Rayan chuckled, reaching out to stroke one scaled eye ridge. “Darcy goes where I go. Always has.” Most people wouldn’t comprehend. Hell, Mira was more inclined to consider the pet goanna one of his idiosyncrasies more than she actually understood it. He dug into the pocket of his parka and tugged out the bag of yellow orchid petals he’d brought. Instantly, Darcy focused both sets of eyes on the bag. Rayan offered him a single flower, held between his fingertips. Darcy watched it, judging the distance carefully by switching between primary and secondary eyes before leaning out into space to grab the treat.
“Besides,” he continued. “If I leave him behind, then Baker will just feed him the nasty carrion paste she prints out, and he’ll get spoiled.”

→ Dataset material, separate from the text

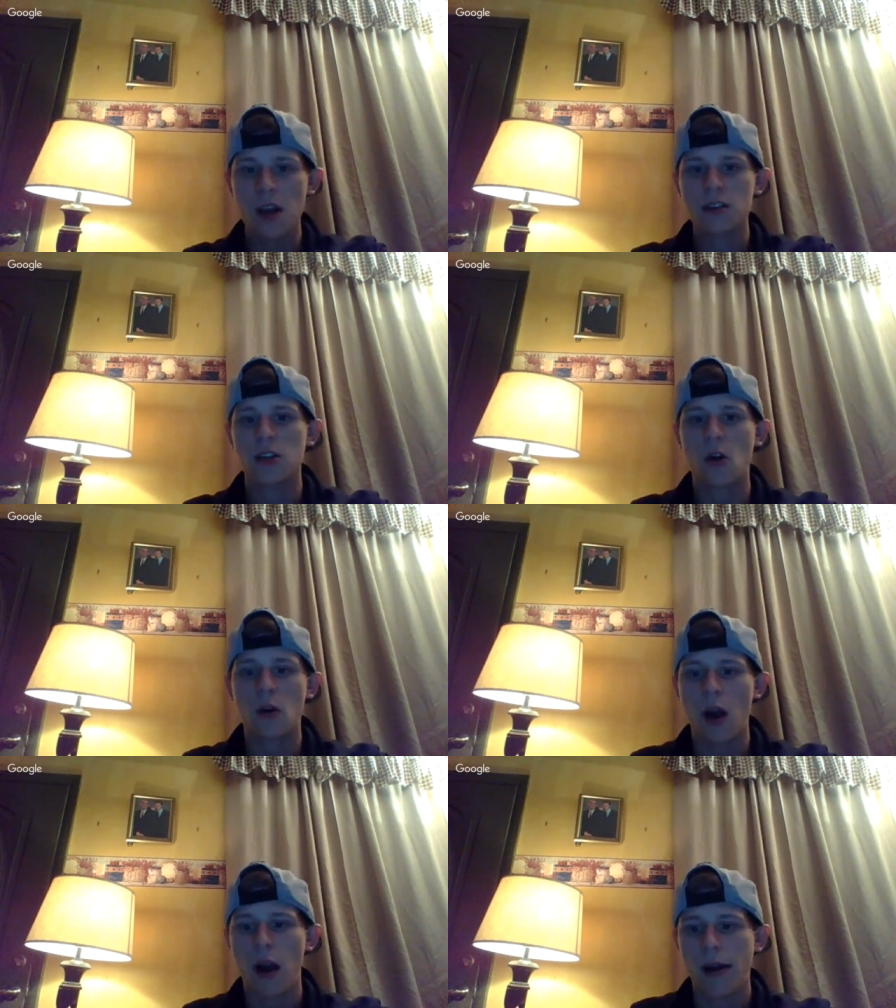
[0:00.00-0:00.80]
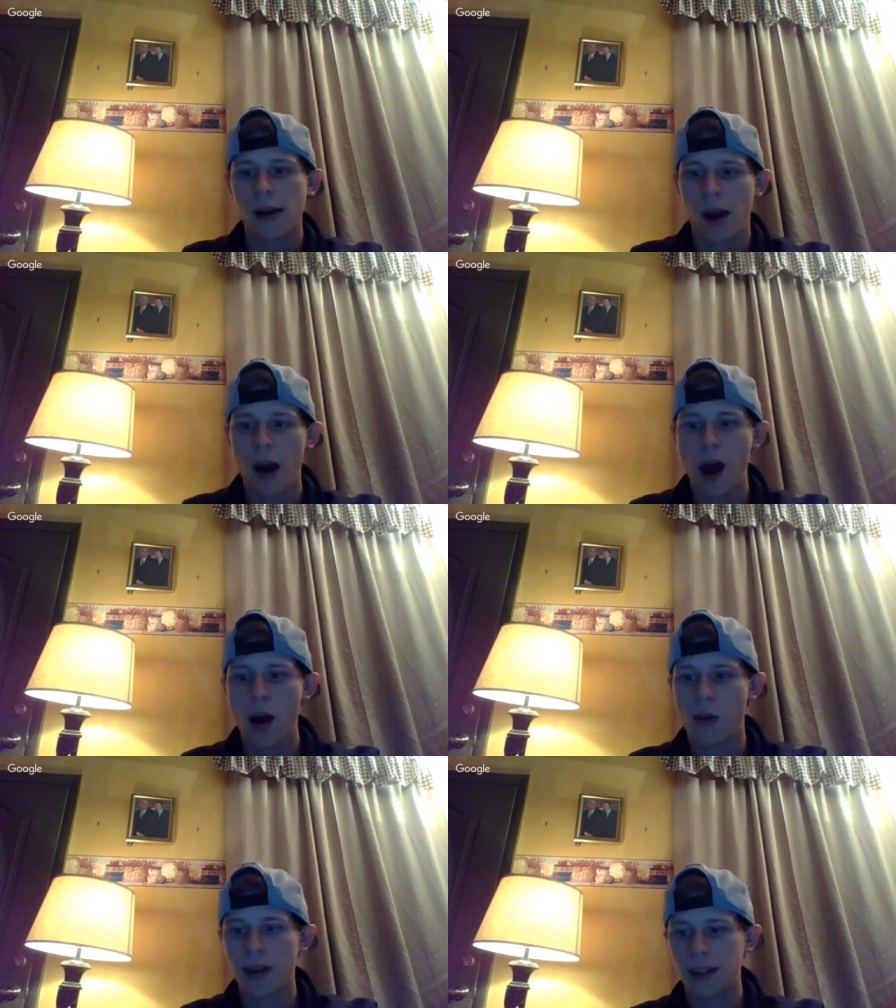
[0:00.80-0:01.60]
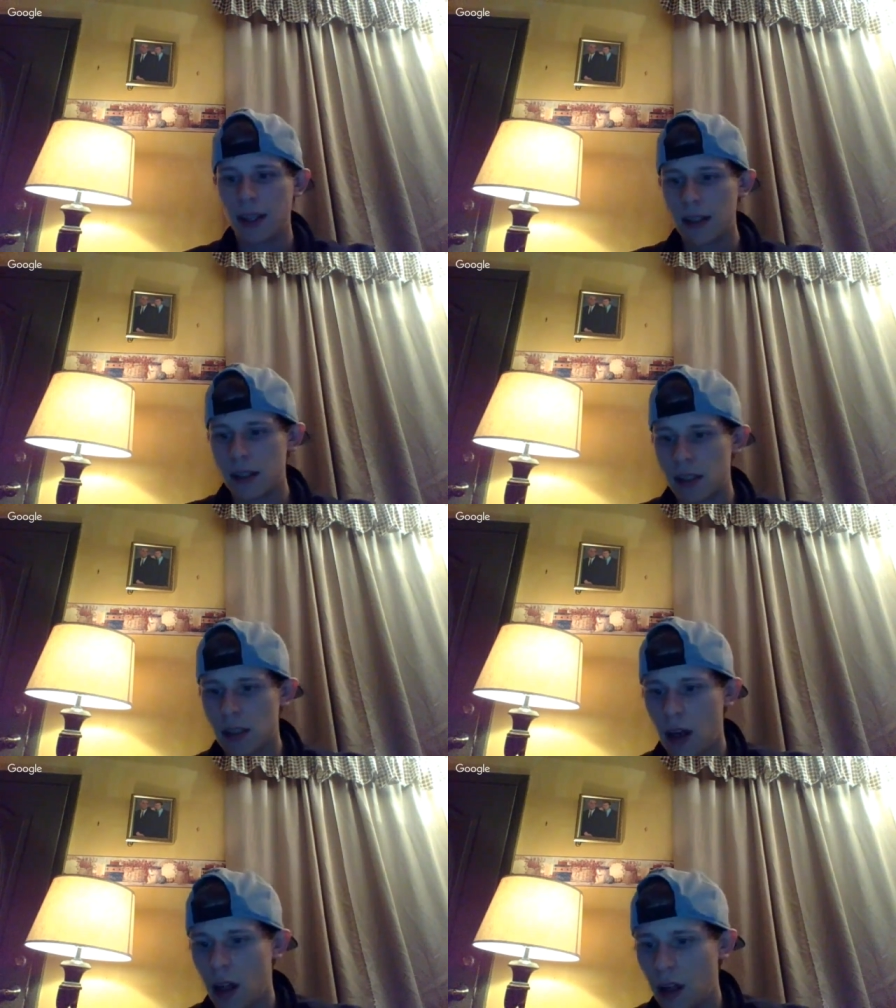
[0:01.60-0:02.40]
So I think that's a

“Oh, of course.” Sheri rolled her eyes. “God forbid someone else spoil him.”
“Don’t listen to her. She can’t understand our love.” Rayan leaned against his restraints until he could run his fingers along Darcy’s spine. Despit
e his confident words, he made sure to only touch Darcy well clear of his head as long as he was eating the orchid. He and the goanna had come to an understanding long ago—Rayan didn’t look like he might be taking food away, and Darcy didn’t bite him for trying. It was a good, pain-free arrangement.
“You’ve got that much right, at least.” She checked their position on the Nav terminal, even though they were still a good hour from Hodur’s airspace. “Also, what’s with the flower? I thought goanna were carnivores.”
“They’re omnivores. Some people feed them straight-up meat, and they get big quick on all that protein, but it tends to cut their lifespans in half. Brighter candle, but half as long. In the wild, they eat all kinds of things. Fruit. Nuts. Insects. Birds.”
“Carrion.” She grinned.
“That too. I try to keep his meat serving a little slim. It keeps any rats that sneak on board from getting out of hand.”
“Charming.”
“Beats having them gnaw the insulation off the wiring.” Not that they’d had that problem since Mira, Hicks, and he and first purchased the Sentinel. She ran a tight ship.
Darcy finished the orchid, and Rayan gave him a second.
Sheri lapsed into silence, and he couldn’t keep from wondering what she was thinking. Or what he was thinking for that matter. Talking with her built a connection, whether he wanted one or not. The more he got to know her, the harder it would be to do what needed to be done.
If it came to that.
Not that it would stop him. But he’d carry deeper scars as a result.
Hodur’s ATC signaled the launch forty minutes later. After a brief conversation to authorize mooring fees, aerospace traffic control gave them a berth and flight path. He transferred secondary control to the ATC and let them guide the ship in.